View or modify Slurm configuration and state.
- Hold a job: This commond will kill the running job and force it hold.
```
  [NetID@cn01 ~]$ scontrol hold <job_id>
```
- Requeue a job: This commond will requeue a running job but won’t requeue a completed job.
```
  [NetID@cn01 ~]$ scontrol requeue <job_id>
```
- Release a hold job.
```
  [NetID@cn01 ~]$ scontrol release <job_id>
```
- Check imformation about a partition.
```
  [NetID@cn01 ~]$ scontrol show partition <partition_name>
```

You can read detailed documentations for scontrol.

You can only control a running job or job ended within five miniutes.

View and modify Slurm account information.
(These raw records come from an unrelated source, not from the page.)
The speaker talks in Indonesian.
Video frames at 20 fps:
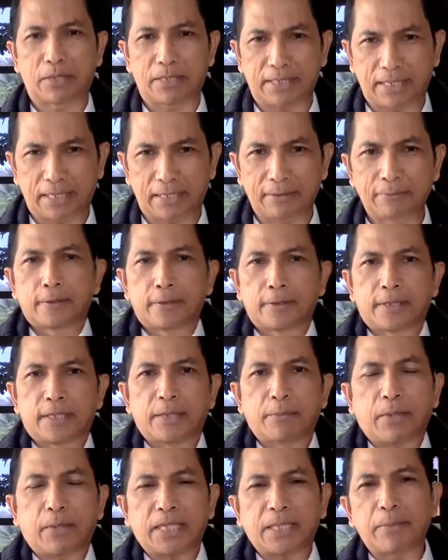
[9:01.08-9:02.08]
persen.
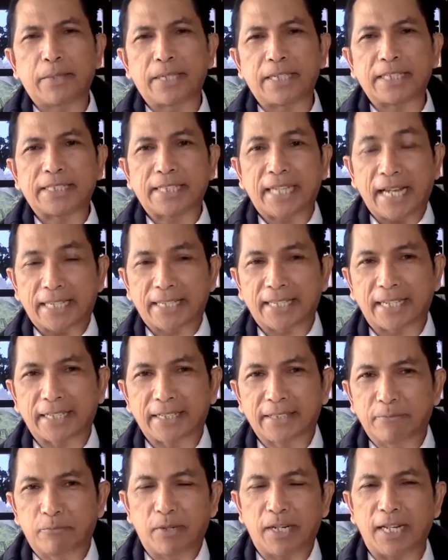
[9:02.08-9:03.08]
Departemen
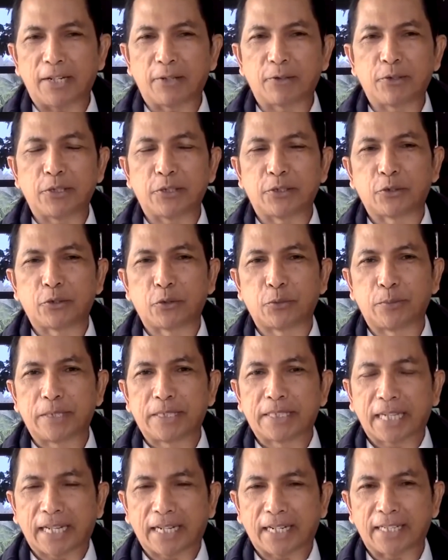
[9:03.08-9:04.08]
Kesehatan melalui juru
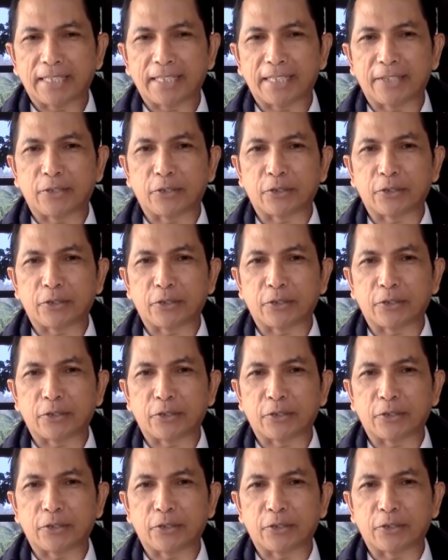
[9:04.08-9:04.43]
bicaranya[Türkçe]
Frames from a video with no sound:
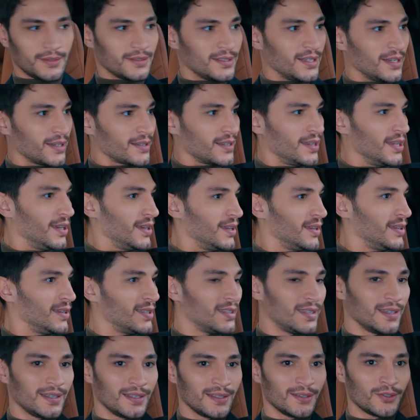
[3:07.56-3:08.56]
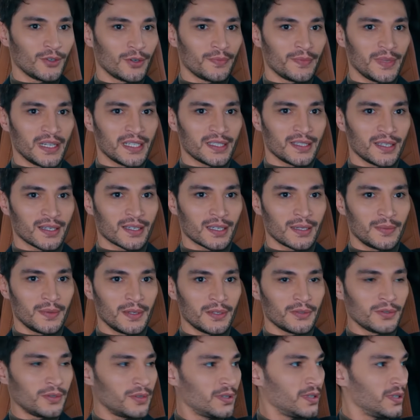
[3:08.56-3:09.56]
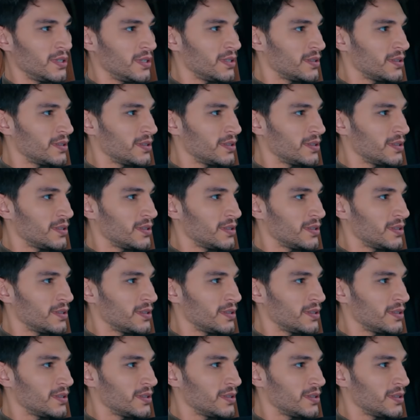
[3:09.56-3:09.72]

Ne olacak? Senin de 15 dakika bile zor yaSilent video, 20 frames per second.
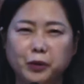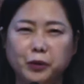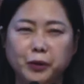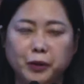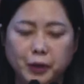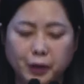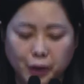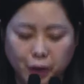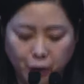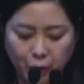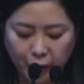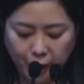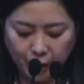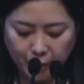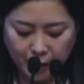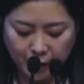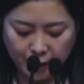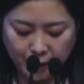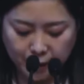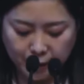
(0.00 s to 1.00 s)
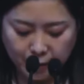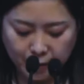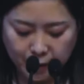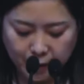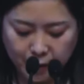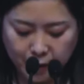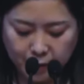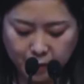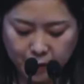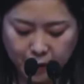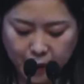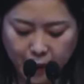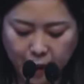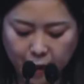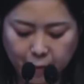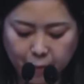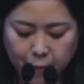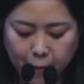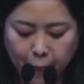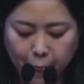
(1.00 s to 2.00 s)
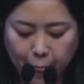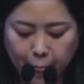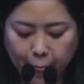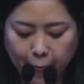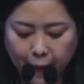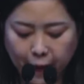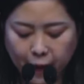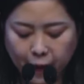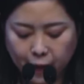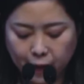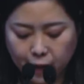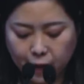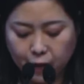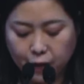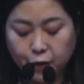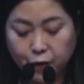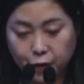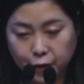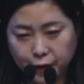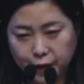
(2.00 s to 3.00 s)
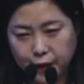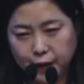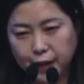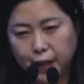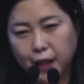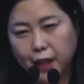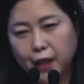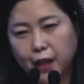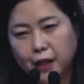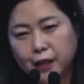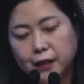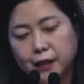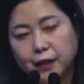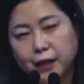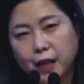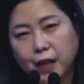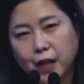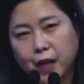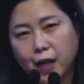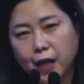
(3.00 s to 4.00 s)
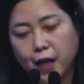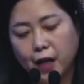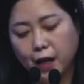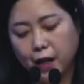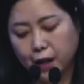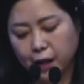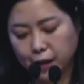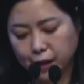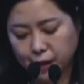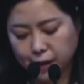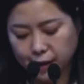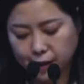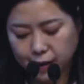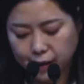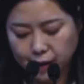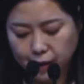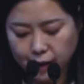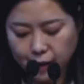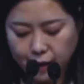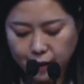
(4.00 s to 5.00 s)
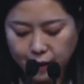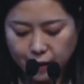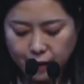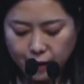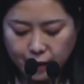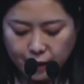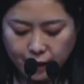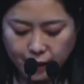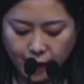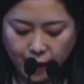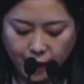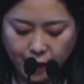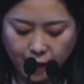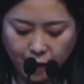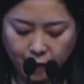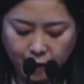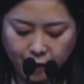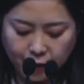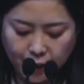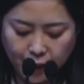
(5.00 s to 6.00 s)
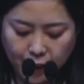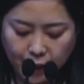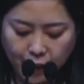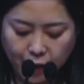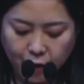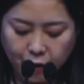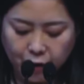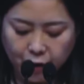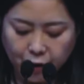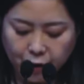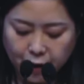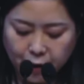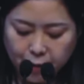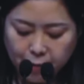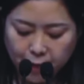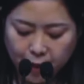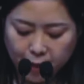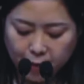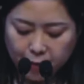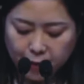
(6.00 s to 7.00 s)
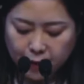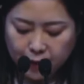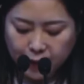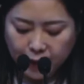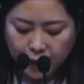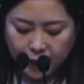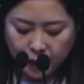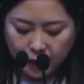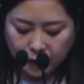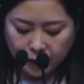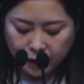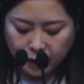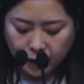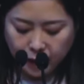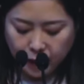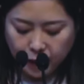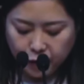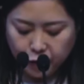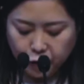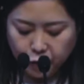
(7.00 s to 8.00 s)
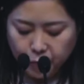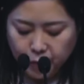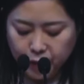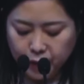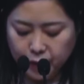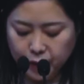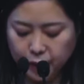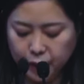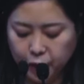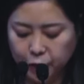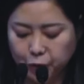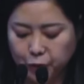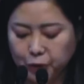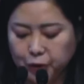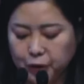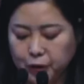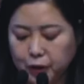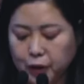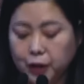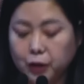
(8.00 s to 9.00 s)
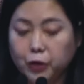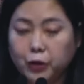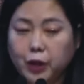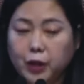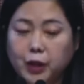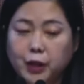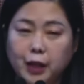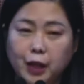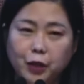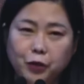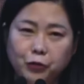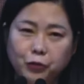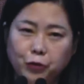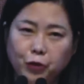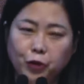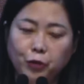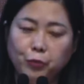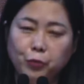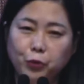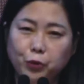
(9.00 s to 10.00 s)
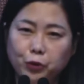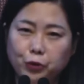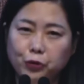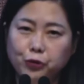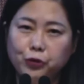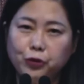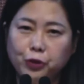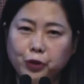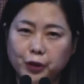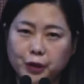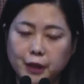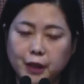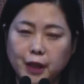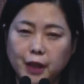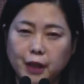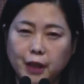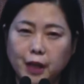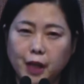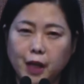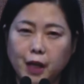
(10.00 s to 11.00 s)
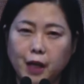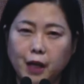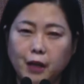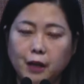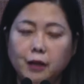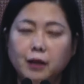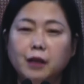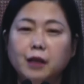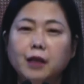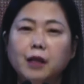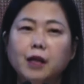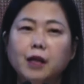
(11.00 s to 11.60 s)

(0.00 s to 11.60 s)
저는 이렇게 말씀드렸습니다. 그렇지 사랑하는 딸아 내가 우리 딸의 어, 여린 마음을 잘 알기에 수많은 지옥들을 이렇게 나누어 보여줄 것이란다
Check the QOS about a partition

  [NetID@cn01 ~]$ sacctmgr show qos where name=<partition_name> format name,maxJob,maxSubmit

You can read detailed documentations for sacctmgr.

Check jobs’ history
- Check the details of your ended jobs
```
  [NetID@cn01 ~]$ shist
```

Parallel Computing

R is an interpreted language, meaning that code is executed line-by-line at runtime. This can slow down the execution of loops compared to compiled languages like C or Fortran. Moreover, R is a dynamically typed language, which means that the type of a variable can change during runtime. This can cause additional overhead when looping over large data structures, as R needs to constantly check and update variable types. Memory management in R can also contribute to slow loops, especially when dealing with large data structures that require frequent copying and allocation of memory. Thus, parallel computing is needed when the number of iteration in the loop is large. I will introduce how to use R to do parallel computing on a personal computer in my next blog.